TL;DR
  • Adjust batch efficiency with batch.size and linger.ms (operates as OR condition)
  • Just linger.ms=5 can increase throughput by ~2.7x
  • compression.type: recommend snappy (general), lz4 (high performance), zstd (high compression)
  • Idempotent Producer (Kafka 3.0+ default) prevents duplicates and guarantees order
  • BufferExhaustedException occurs when buffer.memory is insufficient

Target Audience: Developers optimizing Producer performance, operators needing high-volume message processing

Prerequisites: acks, Idempotent Producer concepts from Advanced Concepts, Topic, Partition concepts from Message Flow


Understanding the core settings to optimize Producer performance. This document is written for Kafka 3.6.x and code examples are validated in Spring Boot 3.2.x, Spring Kafka 3.1.x, and Java 17 environments.

Before reading this document, you should first understand acks, Message Key, and Idempotent Producer from Advanced Concepts, and Topic, Partition, Broker concepts from Message Flow.

Producer Internal Structure#

When an application calls send(), the Producer’s Serializer serializes the message, and the Partitioner decides which Partition to send it to. Messages are then batched, and the Sender Thread sends them to the Broker.

flowchart LR
    subgraph Application["Application"]
        SEND[send]
    end

    subgraph Producer["Producer Internal"]
        SER[Serializer]
        PART[Partitioner]
        BATCH[Batch<br>buffer.memory]
        SENDER[Sender Thread]
    end

    subgraph Kafka["Kafka"]
        BROKER[Broker]
    end

    SEND --> SER --> PART --> BATCH
    BATCH -->|batch.size or<br>linger.ms| SENDER
    SENDER --> BROKER

Diagram: Producer internal structure - Processing flow after send() call: Serializer → Partitioner → Batch → Sender Thread → Broker. Sent when batch.size or linger.ms condition is met.

Core settings include batch.size for batch size (default 16KB), linger.ms for batch wait time (default 0ms), buffer.memory for total buffer size (default 32MB), compression.type for compression method (default none), and max.in.flight.requests.per.connection for concurrent requests (default 5).

Key Points
  • Producer flow: send() → Serializer → Partitioner → Batch → Sender → Broker
  • batch.size and linger.ms operate as OR condition (sent when either is met)
  • Core tuning points: batch.size, linger.ms, compression.type

batch.size#

The maximum size of a batch to send at once. Small values cause one network request per message, increasing network overhead.
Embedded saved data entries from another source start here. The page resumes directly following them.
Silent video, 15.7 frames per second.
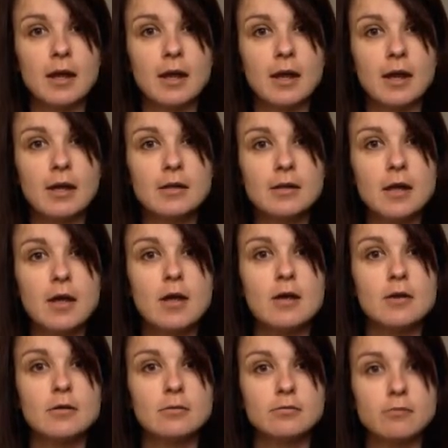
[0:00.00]
and
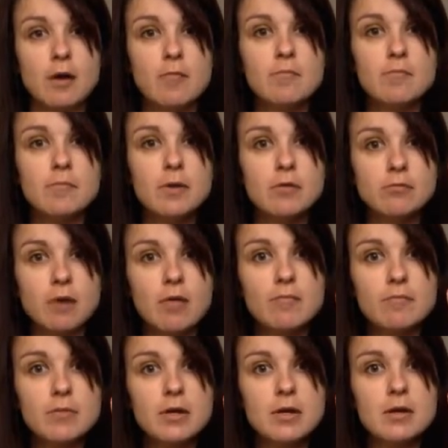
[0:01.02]
Grumpy
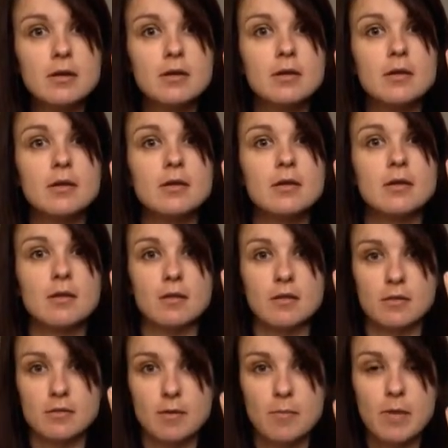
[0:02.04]
Rumpy
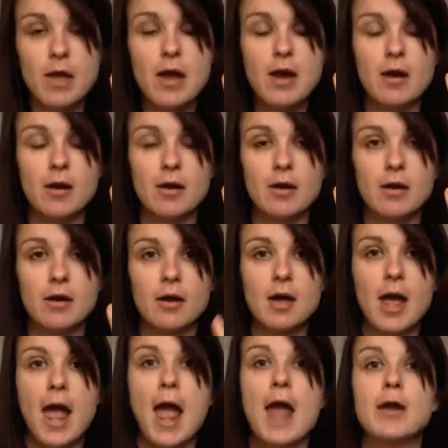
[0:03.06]
the bear.
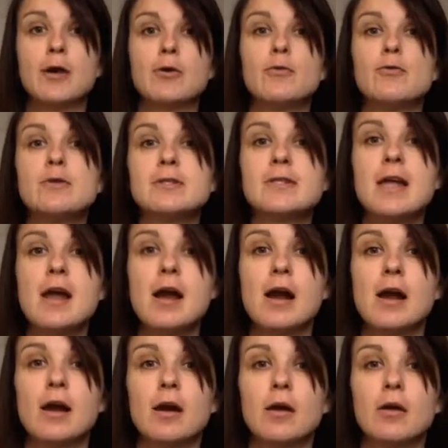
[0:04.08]
And who's
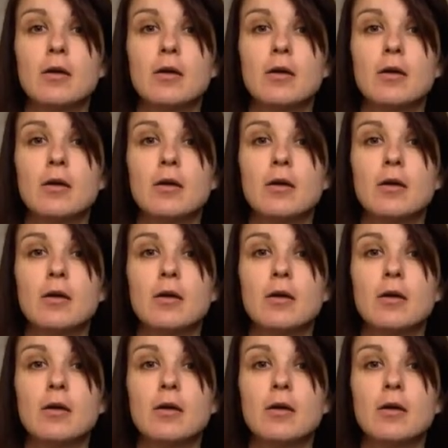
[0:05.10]
there?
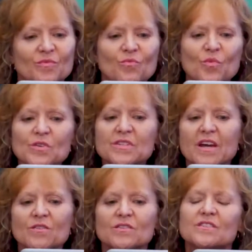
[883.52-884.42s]

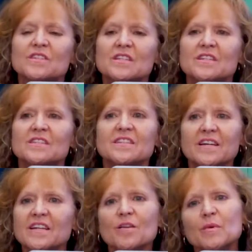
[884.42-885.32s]
Forescout
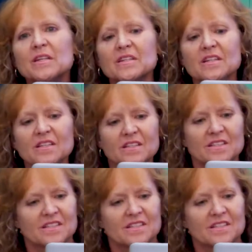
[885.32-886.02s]
dynamically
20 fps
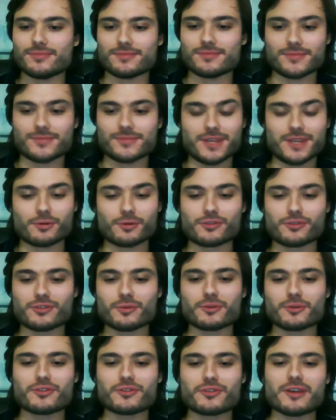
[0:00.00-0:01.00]
yeah, we'll
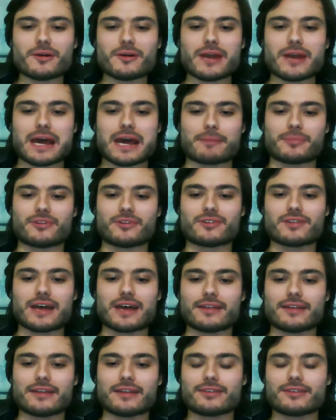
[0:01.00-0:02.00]
we'll see what happens.
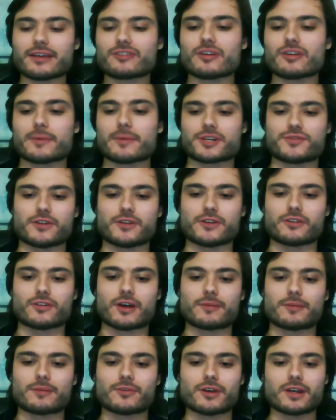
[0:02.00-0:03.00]
Uh, thanks so much for your
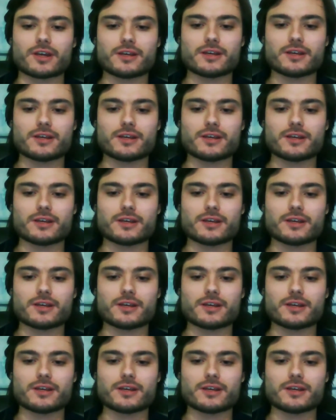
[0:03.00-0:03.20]
time, Tony.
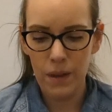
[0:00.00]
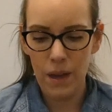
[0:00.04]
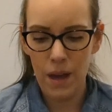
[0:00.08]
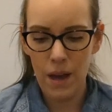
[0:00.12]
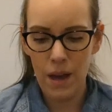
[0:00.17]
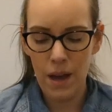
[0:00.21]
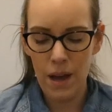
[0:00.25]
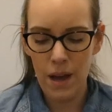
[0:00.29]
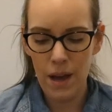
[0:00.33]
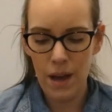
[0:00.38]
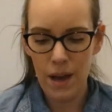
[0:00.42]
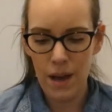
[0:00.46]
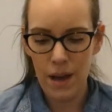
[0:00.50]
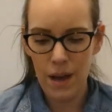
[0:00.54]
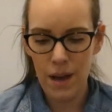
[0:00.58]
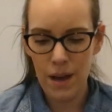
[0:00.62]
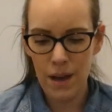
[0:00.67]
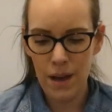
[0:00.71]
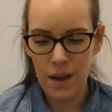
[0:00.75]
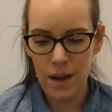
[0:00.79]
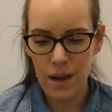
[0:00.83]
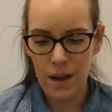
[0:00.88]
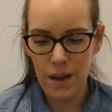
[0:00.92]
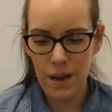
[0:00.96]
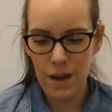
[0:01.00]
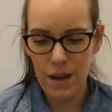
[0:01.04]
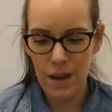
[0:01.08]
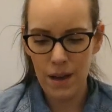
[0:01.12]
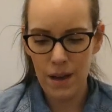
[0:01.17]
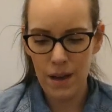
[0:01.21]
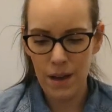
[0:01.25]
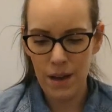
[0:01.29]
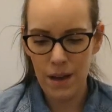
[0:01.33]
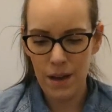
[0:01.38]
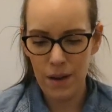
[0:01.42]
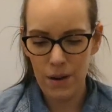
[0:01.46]

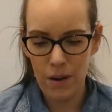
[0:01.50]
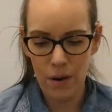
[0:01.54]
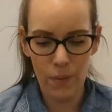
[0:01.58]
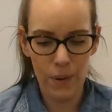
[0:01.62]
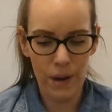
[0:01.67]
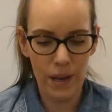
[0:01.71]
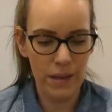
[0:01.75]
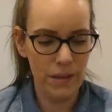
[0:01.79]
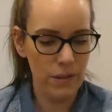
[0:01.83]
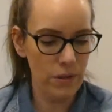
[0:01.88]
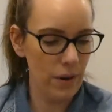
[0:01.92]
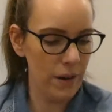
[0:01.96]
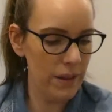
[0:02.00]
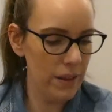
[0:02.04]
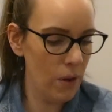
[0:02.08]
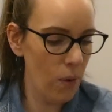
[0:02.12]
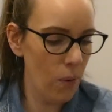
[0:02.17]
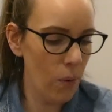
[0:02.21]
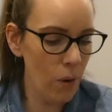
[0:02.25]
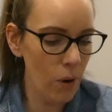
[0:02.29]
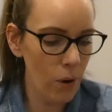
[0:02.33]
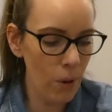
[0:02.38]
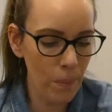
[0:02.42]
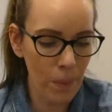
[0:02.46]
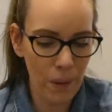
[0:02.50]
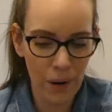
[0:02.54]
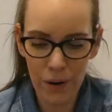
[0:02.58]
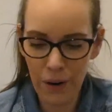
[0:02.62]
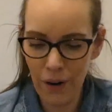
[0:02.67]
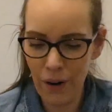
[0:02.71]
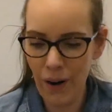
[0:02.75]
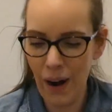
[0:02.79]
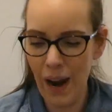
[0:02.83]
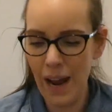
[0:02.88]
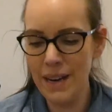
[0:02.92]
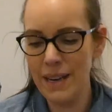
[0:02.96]
the oil
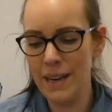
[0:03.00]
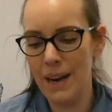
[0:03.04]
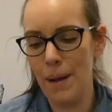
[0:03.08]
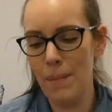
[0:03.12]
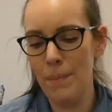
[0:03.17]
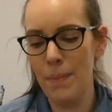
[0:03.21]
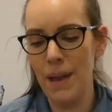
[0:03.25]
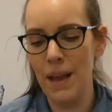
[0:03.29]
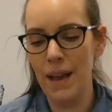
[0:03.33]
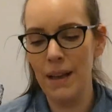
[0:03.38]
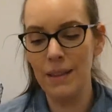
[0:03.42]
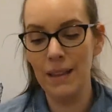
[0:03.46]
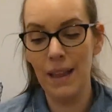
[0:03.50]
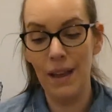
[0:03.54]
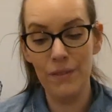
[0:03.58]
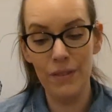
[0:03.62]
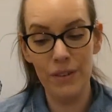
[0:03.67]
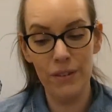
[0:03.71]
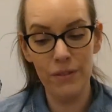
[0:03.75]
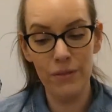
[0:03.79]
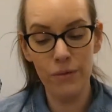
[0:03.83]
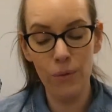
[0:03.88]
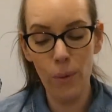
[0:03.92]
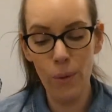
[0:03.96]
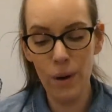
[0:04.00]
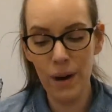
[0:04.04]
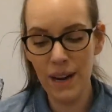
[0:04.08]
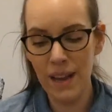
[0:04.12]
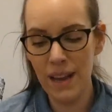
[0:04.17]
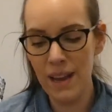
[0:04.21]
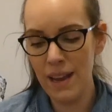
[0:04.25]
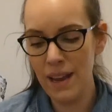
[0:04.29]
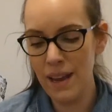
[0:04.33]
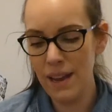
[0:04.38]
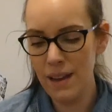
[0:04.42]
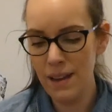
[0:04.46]
burner ended up being
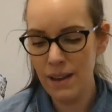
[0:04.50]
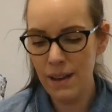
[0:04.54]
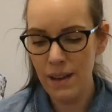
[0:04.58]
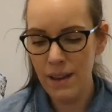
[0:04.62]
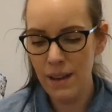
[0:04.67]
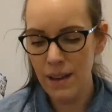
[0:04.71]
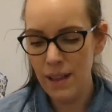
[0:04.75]
$11.40.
Large values allow multiple messages in one network request, improving efficiency.

spring:
  kafka:
    producer:
      batch-size: 16384  # 16KB (default)
      # batch-size: 65536  # 64KB (throughput priority)
      # batch-size: 1024   # 1KB (latency priority)

Small values provide low latency and low throughput, suitable for real-time requirements. Large values provide high throughput and high latency, suitable for batch processing.

Key Points
  • batch.size: Maximum batch size per send (default 16KB)
  • Small value: low latency + low throughput (real-time use)
  • Large value: high throughput + high latency (batch processing use)

linger.ms#

Time to wait before sending even if batch isn’t full. Default 0 sends messages immediately upon arrival. Setting to 5ms waits 5ms for additional messages before sending together.

sequenceDiagram
    participant A as Application
    participant P as Producer
    participant K as Kafka

    Note over P: linger.ms = 0 (default)
    A->>P: Message 1
    P->>K: Send immediately

    Note over P: linger.ms = 5
    A->>P: Message 1
    Note over P: Wait 5ms
    A->>P: Message 2
    A->>P: Message 3
    P->>K: Batch send (3 messages)

Diagram: linger.ms=0 sends immediately upon message arrival. linger.ms=5 waits 5ms to collect additional messages for batch send.

spring:
  kafka:
    producer:
      properties:
        linger.ms: 5  # Wait 5ms

Default 0 sends immediately to minimize latency. 5~10ms provides moderate batching and is generally recommended. 100ms or more provides maximum batching, suitable for high-volume batch processing.

batch.size and linger.ms operate as an OR condition. Sent when batch.size is reached OR linger.ms is exceeded.

Key Points
  • linger.ms=0: Send immediately, minimize latency
  • linger.ms=5~20ms: Moderate batching, generally recommended
  • OR condition with batch.size: Sent when either condition is met

buffer.memory#

Total buffer memory available to the Producer. Batches are created per Partition and stored in this buffer, then sent to Broker by Sender Thread.

When buffer is full, wait for max.block.ms. If space becomes available within that time, add new message; otherwise TimeoutException occurs.

spring:
  kafka:
    producer:
      buffer-memory: 33554432  # 32MB (default)
      properties:
        max.block.ms: 60000  # Max buffer wait time

Recommended rule: buffer.memory > batch.size × Partition count

compression.type#

Sets message compression method. Using compression reduces network transmission and Broker storage space but increases CPU usage.

flowchart LR
    subgraph NoComp["No Compression"]
        NC1["100KB"] --> NC2["100KB"]
    end

    subgraph Snappy["snappy"]
        S1["100KB"] --> S2["~50KB"]
    end

    subgraph LZ4["lz4"]
        L1["100KB"] --> L2["~45KB"]
    end

    subgraph ZSTD["zstd"]
        Z1["100KB"] --> Z2["~25KB"]
    end

Diagram: Example of 100KB original data compressed to ~50KB with snappy, ~45KB with lz4, ~25KB with zstd.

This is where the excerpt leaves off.